Hackers are getting more sophisticated, so you need to be sure your protection strategies are keeping up with them

Hackers have gotten more sophisticated, which means you need to be sure your protection strategies are keeping up with them. But what does that mean? Hackers aren’t using the same old tricks they used in the past; they’re finding new ways to get into sites and steal data.

  • Hacking phishing – When a hacker gets into your site and can’t access the information they want directly, they may try another method called “phishing.” Phishing involves sending emails that look like legitimate communication from a company you trust but actually contain code that allows hackers to gain access to your information.
  • Be careful when clicking on links from unverified sources or messages with attachments; if you don’t know who sent it, don’t click on anything!
  • Always check the sender’s email address when replying or opening an attachment (this is one way how hackers get around SPF / DKIM authentication). If it doesn’t match up with what was sent then delete it right away without opening any attachments!

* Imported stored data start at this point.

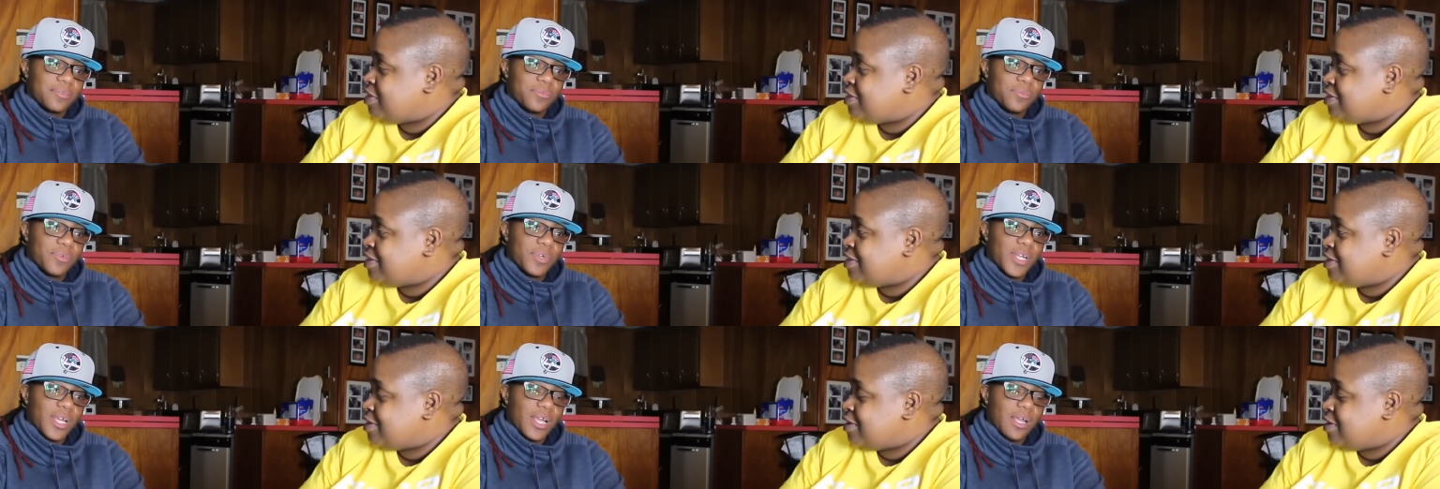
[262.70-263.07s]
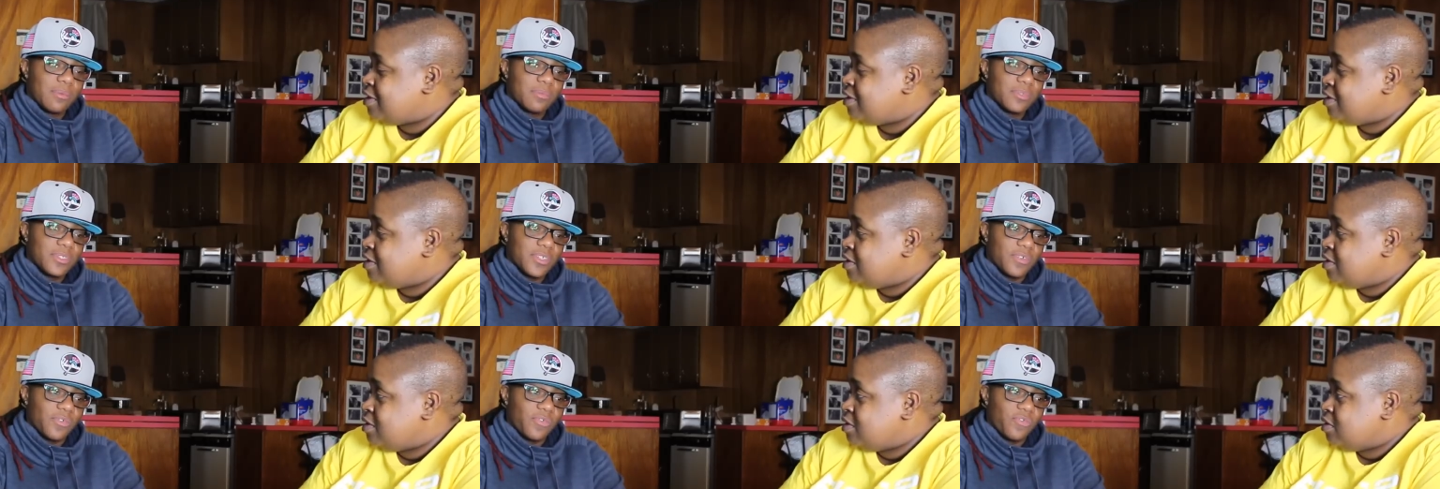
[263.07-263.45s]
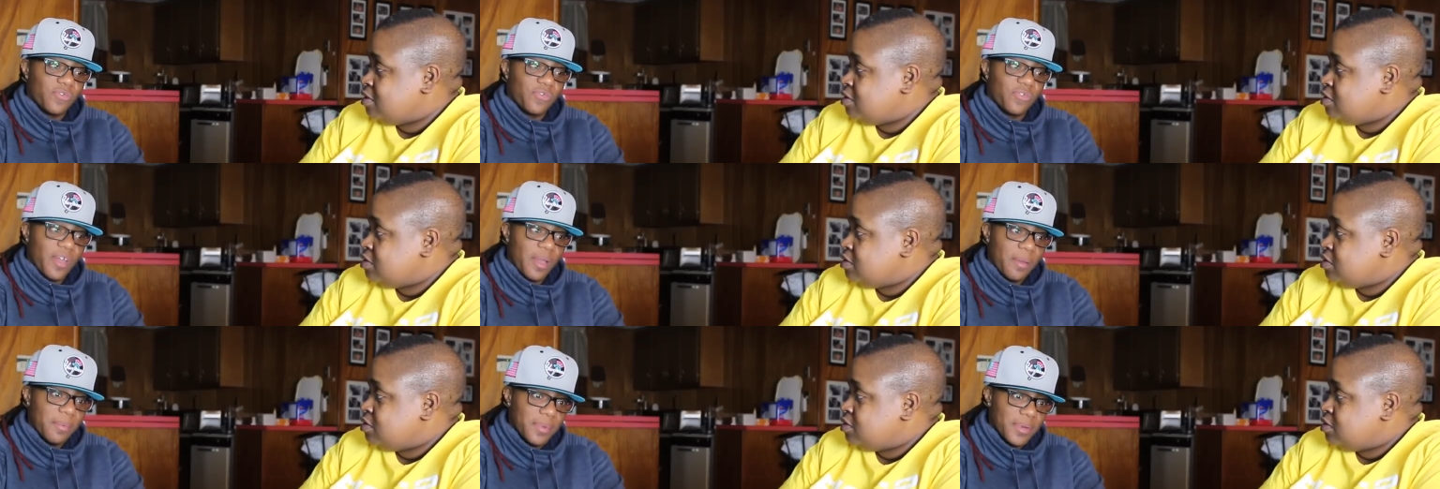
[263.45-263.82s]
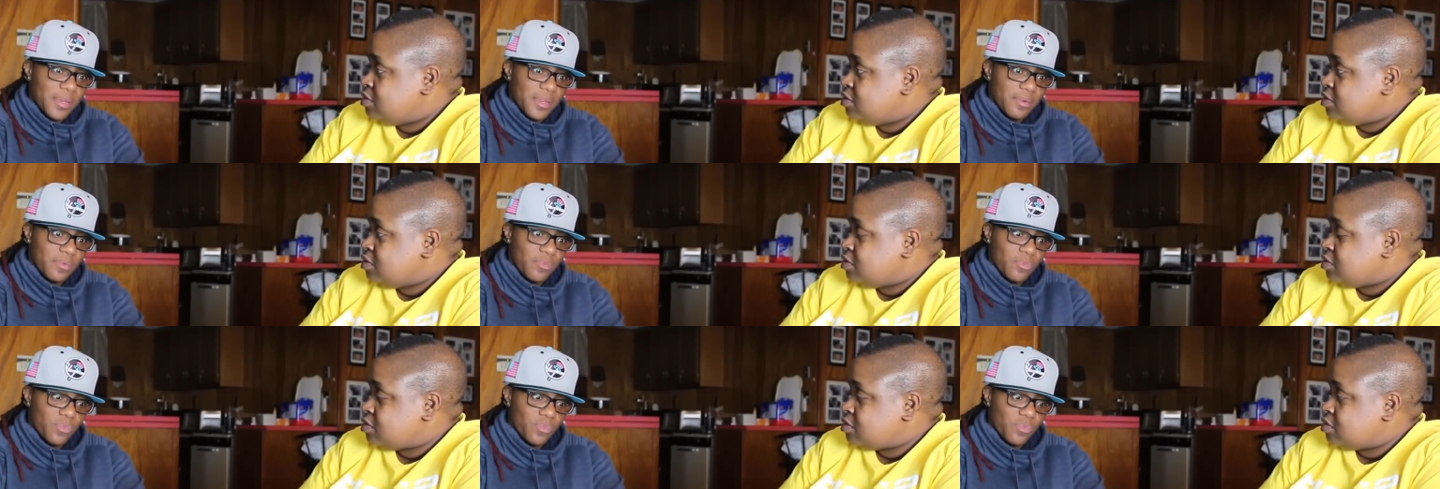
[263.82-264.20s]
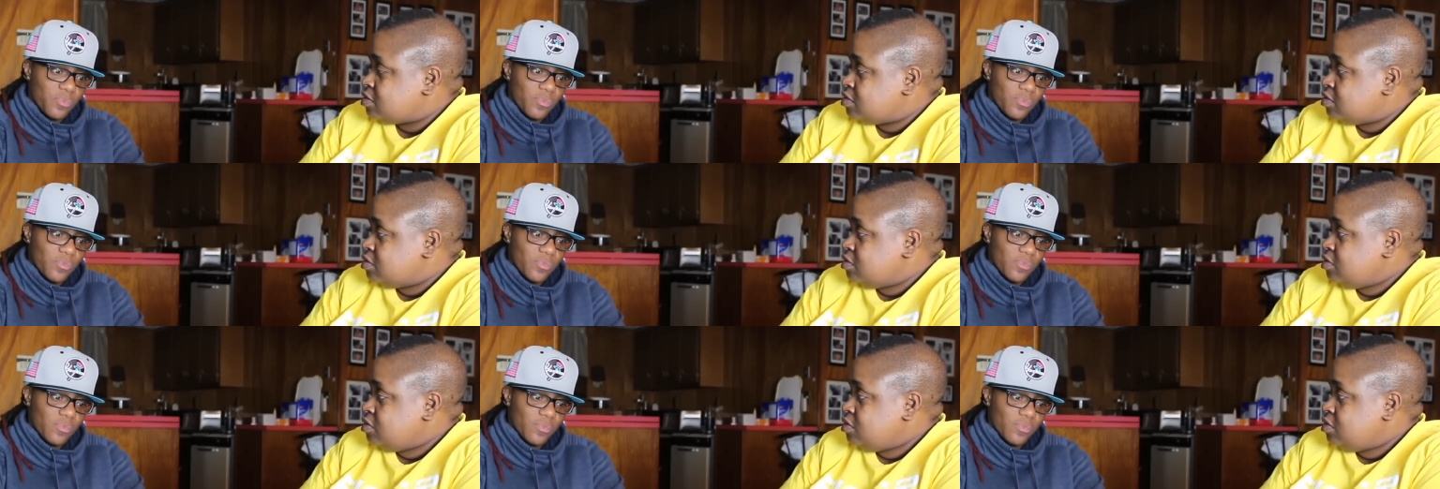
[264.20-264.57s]
Speaker 1: when it comes to feminine
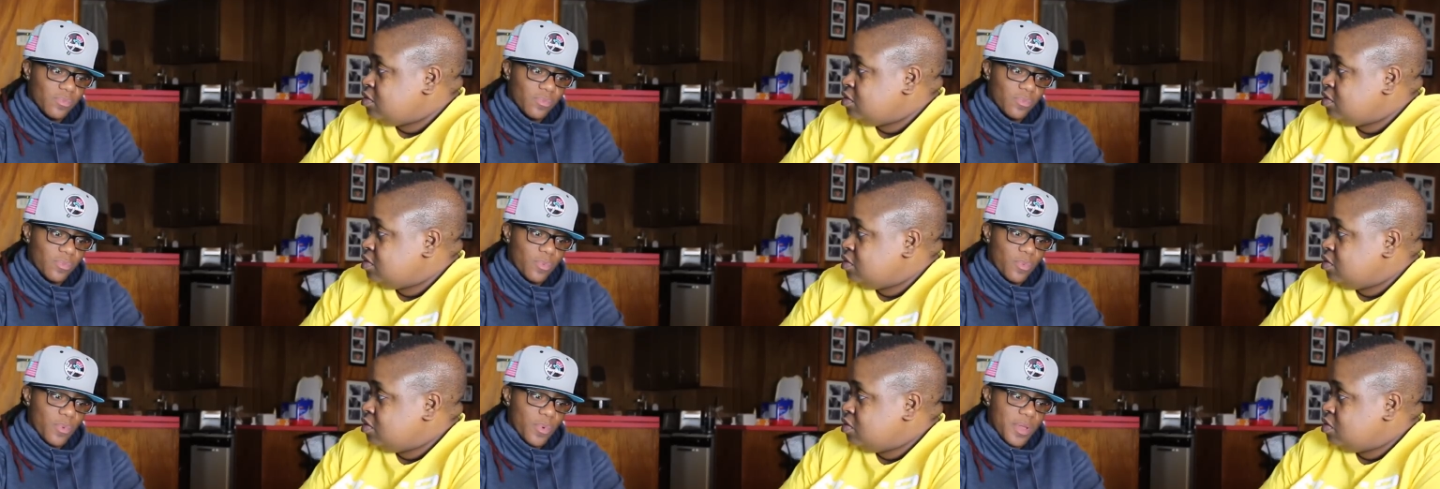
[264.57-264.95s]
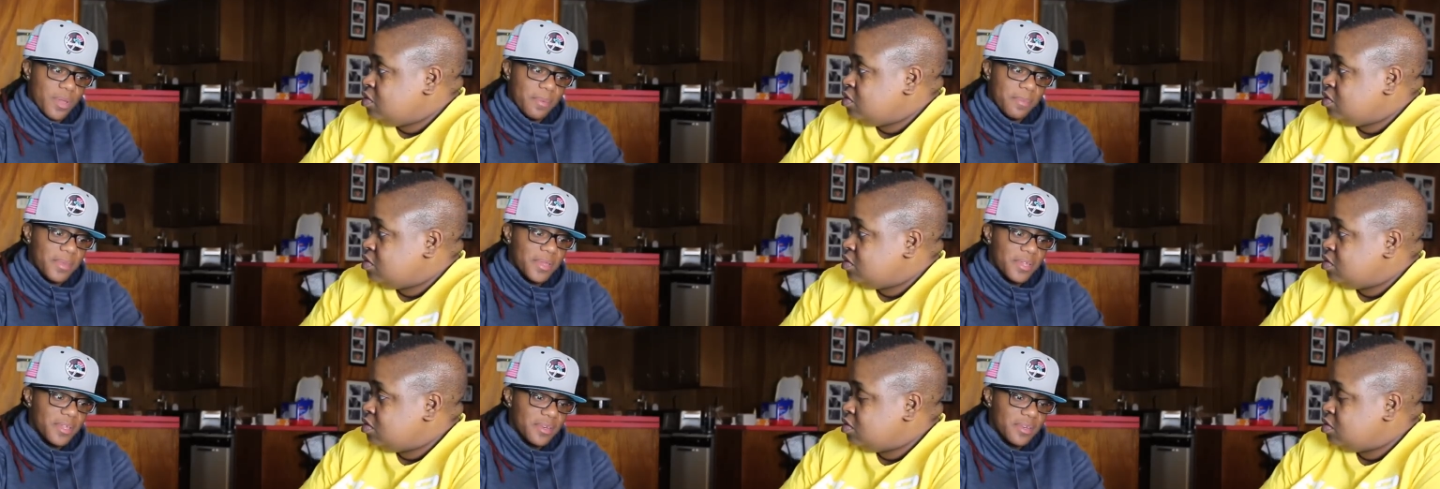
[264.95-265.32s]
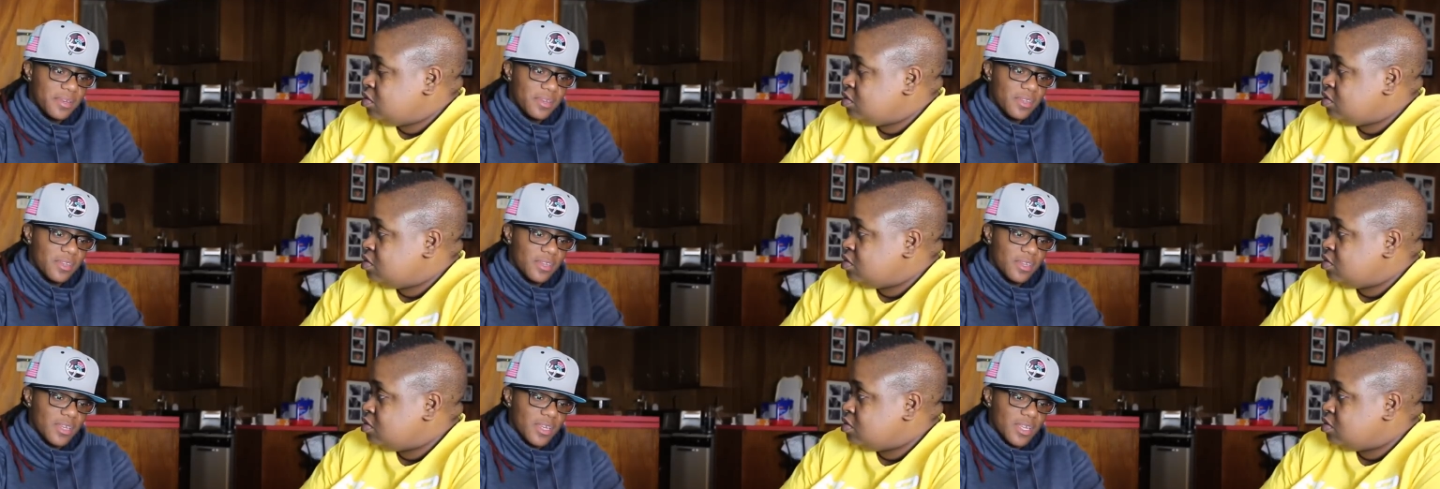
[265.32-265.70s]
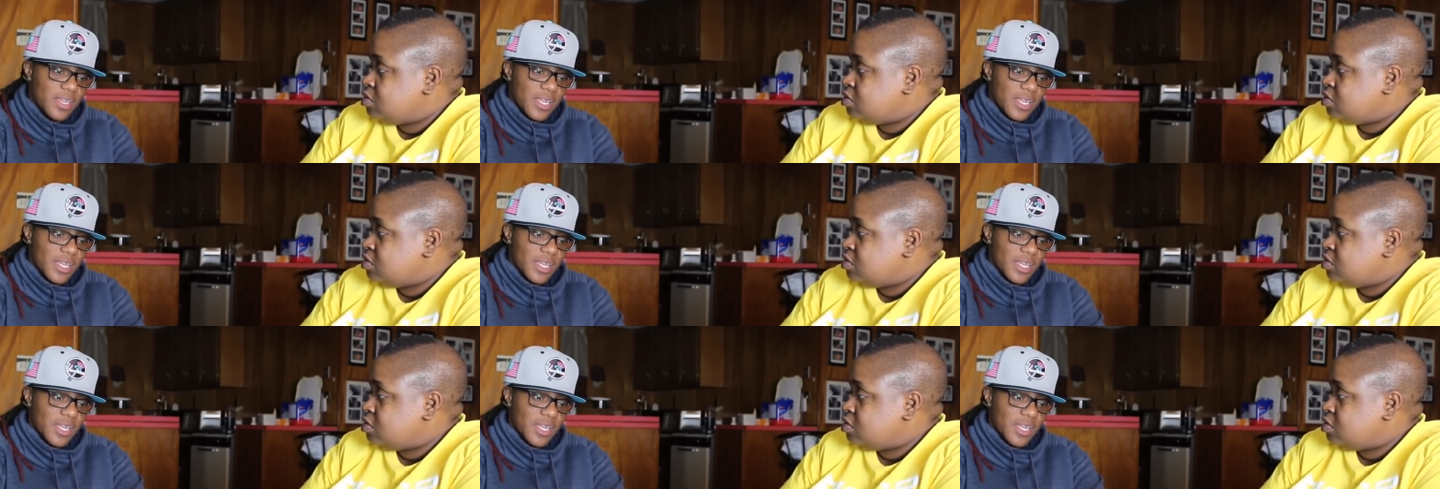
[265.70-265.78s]
women,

Your WordPress site might not be as safe as you think

If you haven’t already, now is the time to make sure that your WordPress website is secure.

The reasons are many:

  • You don’t want people stealing your data or selling it on the dark web.
  • Your customers don’t want their information stolen either! They may be hesitant to work with you because they don’t trust that their sensitive information won’t end up in the hands of criminals.
  • A breach can lead to fines from regulators like FINRA, who regulate financial transactions and broker-dealer firms. The penalty for a first offense can be as high as $1 million!

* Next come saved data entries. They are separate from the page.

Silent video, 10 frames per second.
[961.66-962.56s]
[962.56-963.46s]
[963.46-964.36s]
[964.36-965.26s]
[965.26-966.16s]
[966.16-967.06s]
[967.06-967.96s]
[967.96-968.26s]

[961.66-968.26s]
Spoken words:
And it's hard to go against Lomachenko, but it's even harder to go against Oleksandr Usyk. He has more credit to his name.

I hope that we’ve given you some food for thought and made you aware of the potential dangers of not having proper WordPress security. In today’s world, your website is one of the most important assets that you have, so it’s worth taking time to make sure it’s safe. I can’t overstate how important it is for you to keep up with the latest updates from WordPress and other sites that offer security advice.

Kaan Guner
Senior Wordpress Developer & SEO Expert

I have developed countless software and websites using ASP.NET C# and PHP. I have designed and created extensions and plugins for Joomla and WordPress; online reservation system, course/student management interface, API scraper/dynamic page builder and much more. I have worked with and managed entire teams of programmers and SEO specialists from many different countries and cultures. I am the proud owner of Polar Mass since 2011.